• [EXCERPTED RECORDS]
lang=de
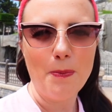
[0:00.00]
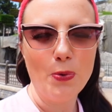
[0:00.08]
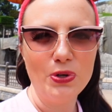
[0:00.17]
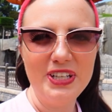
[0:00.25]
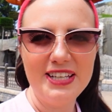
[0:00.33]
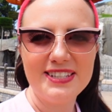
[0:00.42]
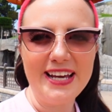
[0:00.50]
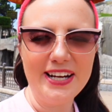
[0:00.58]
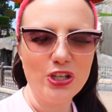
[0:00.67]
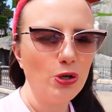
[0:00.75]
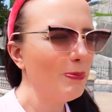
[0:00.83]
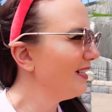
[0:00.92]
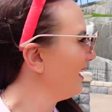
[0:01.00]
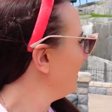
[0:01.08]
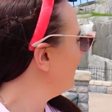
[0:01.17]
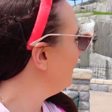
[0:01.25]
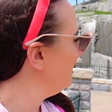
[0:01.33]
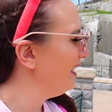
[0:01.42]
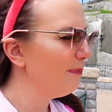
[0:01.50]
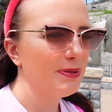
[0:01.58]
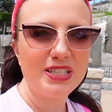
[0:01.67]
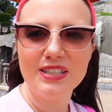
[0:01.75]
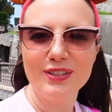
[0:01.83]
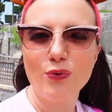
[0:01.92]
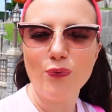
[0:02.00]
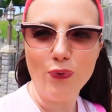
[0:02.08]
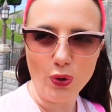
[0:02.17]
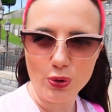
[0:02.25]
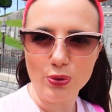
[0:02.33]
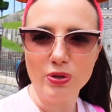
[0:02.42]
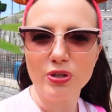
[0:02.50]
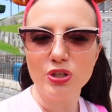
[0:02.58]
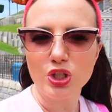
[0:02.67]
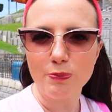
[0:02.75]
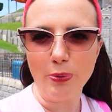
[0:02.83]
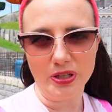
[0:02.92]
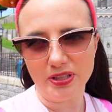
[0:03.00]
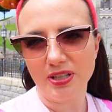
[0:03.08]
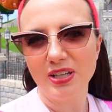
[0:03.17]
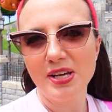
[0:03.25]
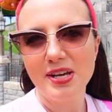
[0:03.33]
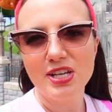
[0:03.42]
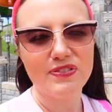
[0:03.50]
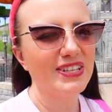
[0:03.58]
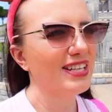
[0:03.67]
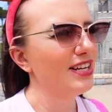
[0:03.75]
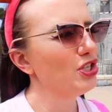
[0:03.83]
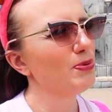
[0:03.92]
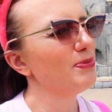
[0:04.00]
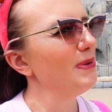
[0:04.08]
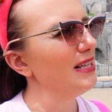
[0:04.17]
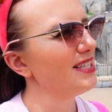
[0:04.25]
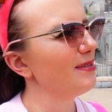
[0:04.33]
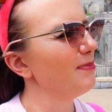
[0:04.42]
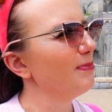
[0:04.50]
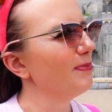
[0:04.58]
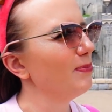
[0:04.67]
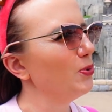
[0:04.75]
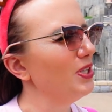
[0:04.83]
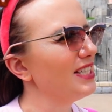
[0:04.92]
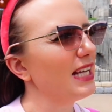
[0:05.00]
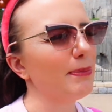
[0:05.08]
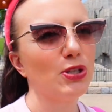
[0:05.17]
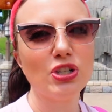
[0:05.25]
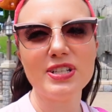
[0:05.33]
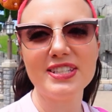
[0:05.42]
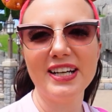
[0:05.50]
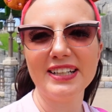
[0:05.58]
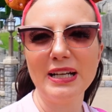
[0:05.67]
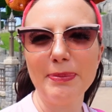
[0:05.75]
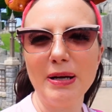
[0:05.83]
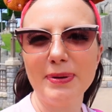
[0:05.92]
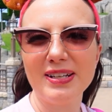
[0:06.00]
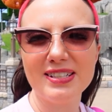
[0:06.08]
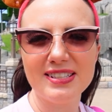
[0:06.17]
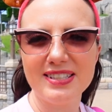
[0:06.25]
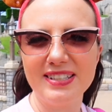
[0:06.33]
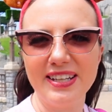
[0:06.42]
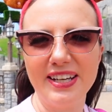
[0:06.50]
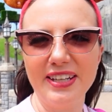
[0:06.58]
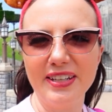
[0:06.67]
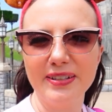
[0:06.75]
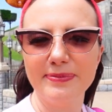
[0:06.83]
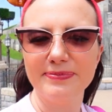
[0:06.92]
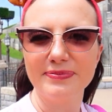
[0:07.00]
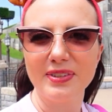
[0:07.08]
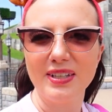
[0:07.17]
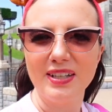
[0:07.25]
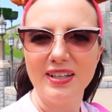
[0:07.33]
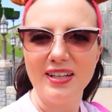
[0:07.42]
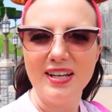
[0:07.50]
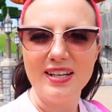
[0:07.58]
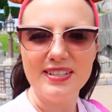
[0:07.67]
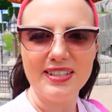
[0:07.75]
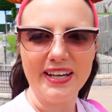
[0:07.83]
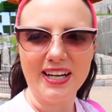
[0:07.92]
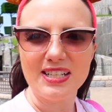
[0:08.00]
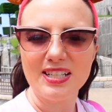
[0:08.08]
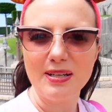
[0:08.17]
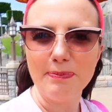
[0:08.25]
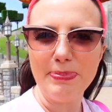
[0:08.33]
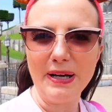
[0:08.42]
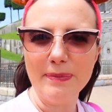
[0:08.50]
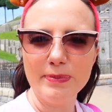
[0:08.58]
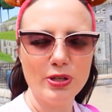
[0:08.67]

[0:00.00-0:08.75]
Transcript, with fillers: Moni, zeig doch mal deinen liebsten Fotospot. Ich weiß gar nicht, ob ich es im letzten Monitag mal schon gezeigt habe, aber das ist der hier. Direkt beim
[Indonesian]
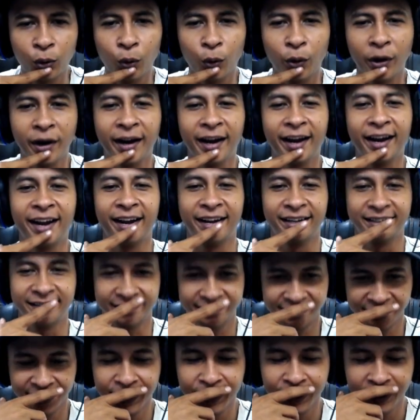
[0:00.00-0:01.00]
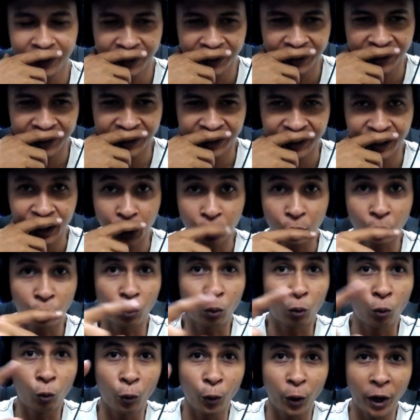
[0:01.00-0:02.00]
Wes.
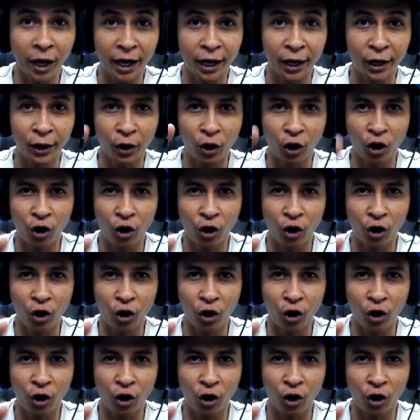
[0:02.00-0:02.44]
Queen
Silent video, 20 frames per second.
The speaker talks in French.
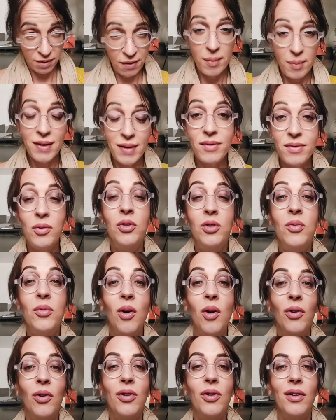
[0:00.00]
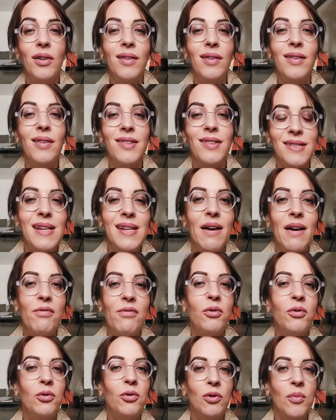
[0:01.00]
Fabrice me demande si la
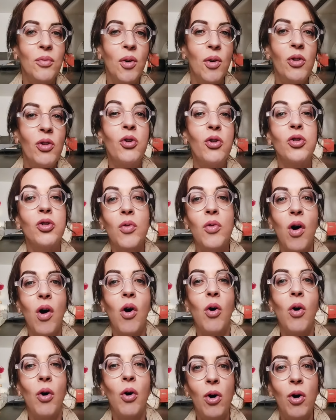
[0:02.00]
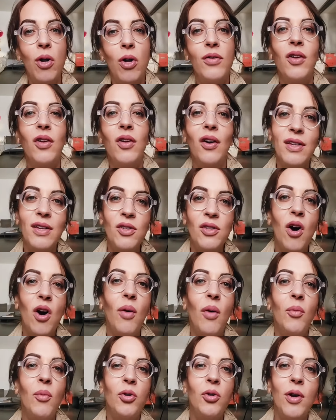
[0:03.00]
photo de mode joue un rôle dans les
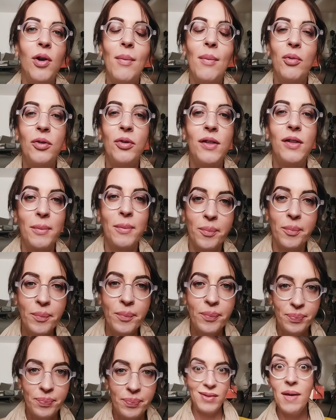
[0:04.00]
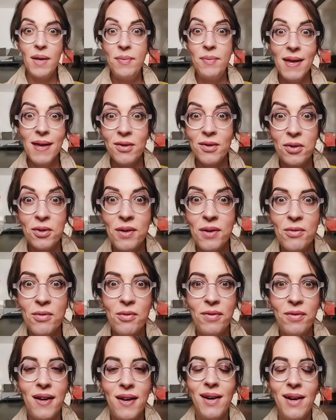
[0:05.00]
normes de la beauté. Eh bien je vais vous
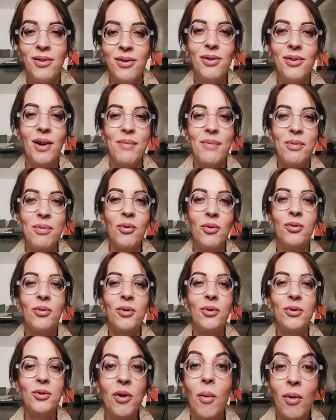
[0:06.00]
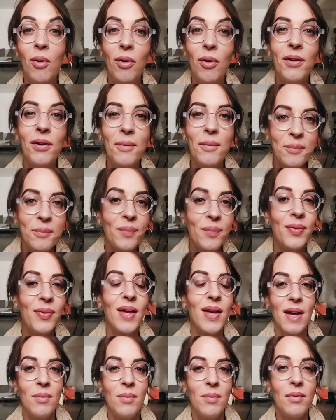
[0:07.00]
faire une réponse de Normande.
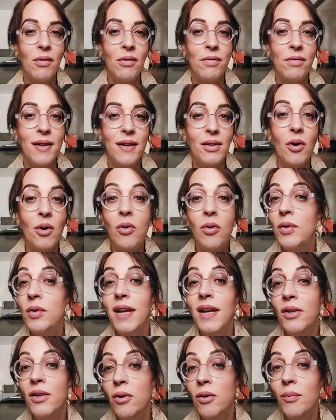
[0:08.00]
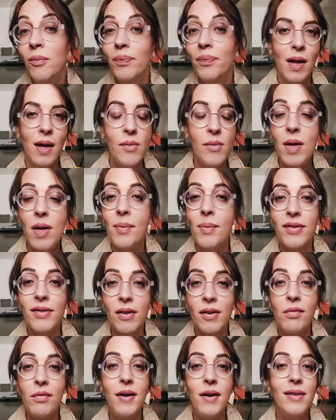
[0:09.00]
Eh bien en fait euh, oui et non. Eh bien parce
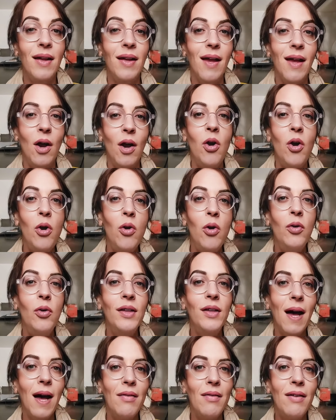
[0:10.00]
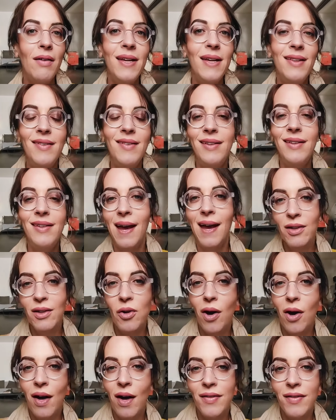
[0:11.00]
qu'en fait le travail des
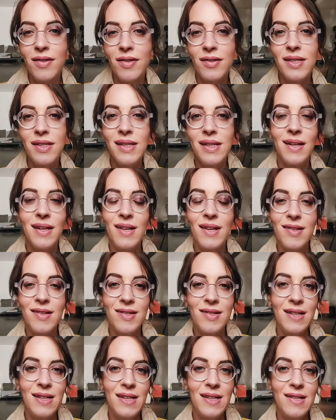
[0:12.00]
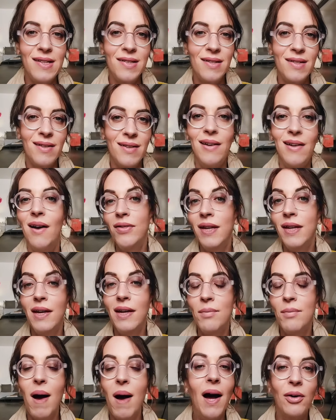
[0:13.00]
directeurs artistiques et des stylistes des
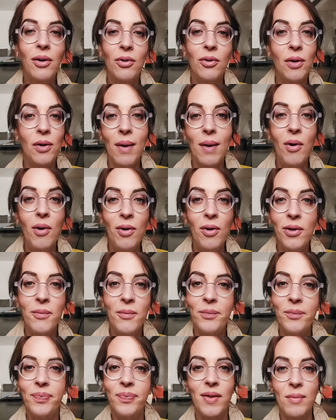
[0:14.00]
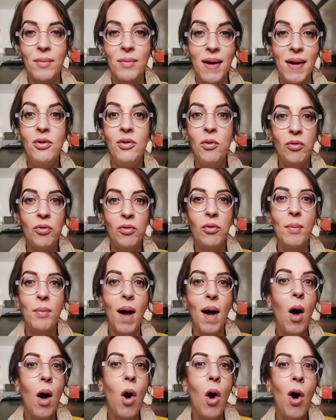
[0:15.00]
marques de la mode, ben, ne sont
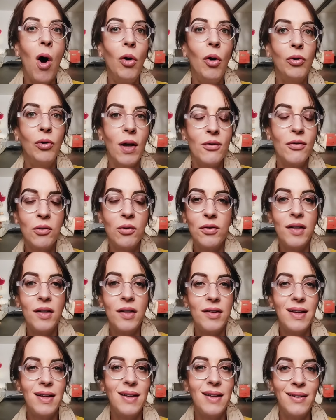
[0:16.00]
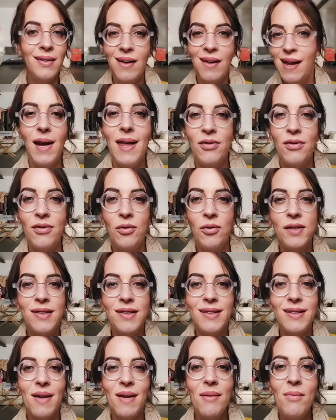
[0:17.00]
pas hors de la société. Hein. La
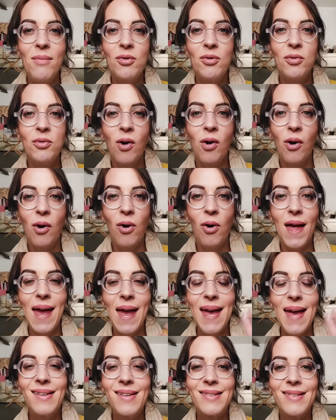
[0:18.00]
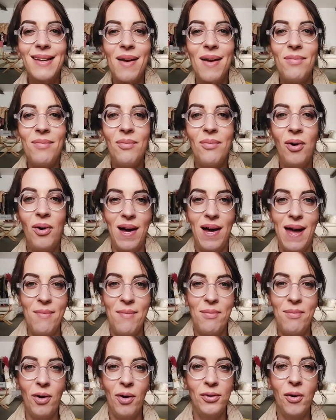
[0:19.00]
société elle-même joue un rôle extrêmement
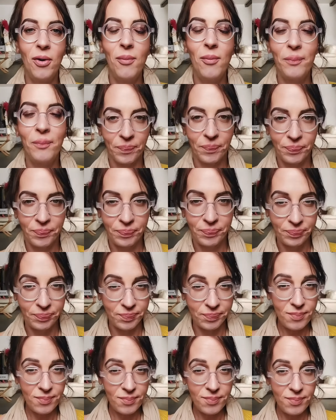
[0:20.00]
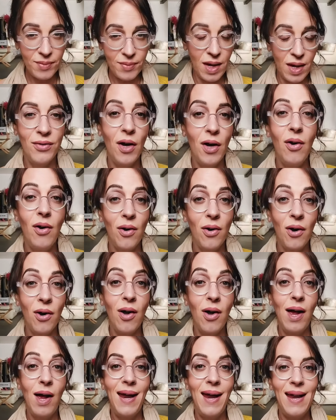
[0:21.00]
important dans euh,
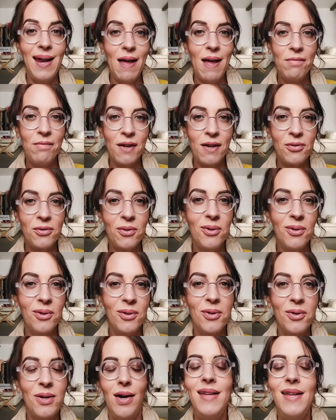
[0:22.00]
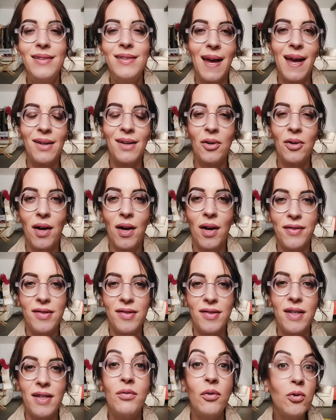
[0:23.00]
la façon que les directeurs
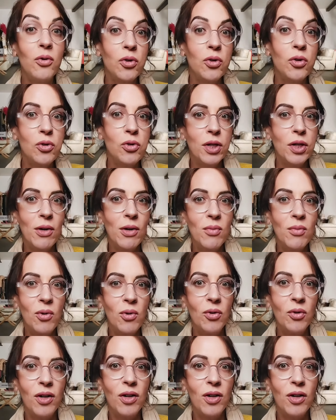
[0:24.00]
artistiques vont juger le monde.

• [TASK INSTRUCTIONS] Every line of the listing should be copied precisely, with images omitted.

• [SOLUTION FOR THIS TASK]
lang=de
[0:00.00]
[0:00.08]
[0:00.17]
[0:00.25]
[0:00.33]
[0:00.42]
[0:00.50]
[0:00.58]
[0:00.67]
[0:00.75]
[0:00.83]
[0:00.92]
[0:01.00]
[0:01.08]
[0:01.17]
[0:01.25]
[0:01.33]
[0:01.42]
[0:01.50]
[0:01.58]
[0:01.67]
[0:01.75]
[0:01.83]
[0:01.92]
[0:02.00]
[0:02.08]
[0:02.17]
[0:02.25]
[0:02.33]
[0:02.42]
[0:02.50]
[0:02.58]
[0:02.67]
[0:02.75]
[0:02.83]
[0:02.92]
[0:03.00]
[0:03.08]
[0:03.17]
[0:03.25]
[0:03.33]
[0:03.42]
[0:03.50]
[0:03.58]
[0:03.67]
[0:03.75]
[0:03.83]
[0:03.92]
[0:04.00]
[0:04.08]
[0:04.17]
[0:04.25]
[0:04.33]
[0:04.42]
[0:04.50]
[0:04.58]
[0:04.67]
[0:04.75]
[0:04.83]
[0:04.92]
[0:05.00]
[0:05.08]
[0:05.17]
[0:05.25]
[0:05.33]
[0:05.42]
[0:05.50]
[0:05.58]
[0:05.67]
[0:05.75]
[0:05.83]
[0:05.92]
[0:06.00]
[0:06.08]
[0:06.17]
[0:06.25]
[0:06.33]
[0:06.42]
[0:06.50]
[0:06.58]
[0:06.67]
[0:06.75]
[0:06.83]
[0:06.92]
[0:07.00]
[0:07.08]
[0:07.17]
[0:07.25]
[0:07.33]
[0:07.42]
[0:07.50]
[0:07.58]
[0:07.67]
[0:07.75]
[0:07.83]
[0:07.92]
[0:08.00]
[0:08.08]
[0:08.17]
[0:08.25]
[0:08.33]
[0:08.42]
[0:08.50]
[0:08.58]
[0:08.67]

[0:00.00-0:08.75]
Transcript, with fillers: Moni, zeig doch mal deinen liebsten Fotospot. Ich weiß gar nicht, ob ich es im letzten Monitag mal schon gezeigt habe, aber das ist der hier. Direkt beim
[Indonesian]
[0:00.00-0:01.00]
[0:01.00-0:02.00]
Wes.
[0:02.00-0:02.44]
Queen
Silent video, 20 frames per second.
The speaker talks in French.
[0:00.00]
[0:01.00]
Fabrice me demande si la
[0:02.00]
[0:03.00]
photo de mode joue un rôle dans les
[0:04.00]
[0:05.00]
normes de la beauté. Eh bien je vais vous
[0:06.00]
[0:07.00]
faire une réponse de Normande.
[0:08.00]
[0:09.00]
Eh bien en fait euh, oui et non. Eh bien parce
[0:10.00]
[0:11.00]
qu'en fait le travail des
[0:12.00]
[0:13.00]
directeurs artistiques et des stylistes des
[0:14.00]
[0:15.00]
marques de la mode, ben, ne sont
[0:16.00]
[0:17.00]
pas hors de la société. Hein. La
[0:18.00]
[0:19.00]
société elle-même joue un rôle extrêmement
[0:20.00]
[0:21.00]
important dans euh,
[0:22.00]
[0:23.00]
la façon que les directeurs
[0:24.00]
artistiques vont juger le monde.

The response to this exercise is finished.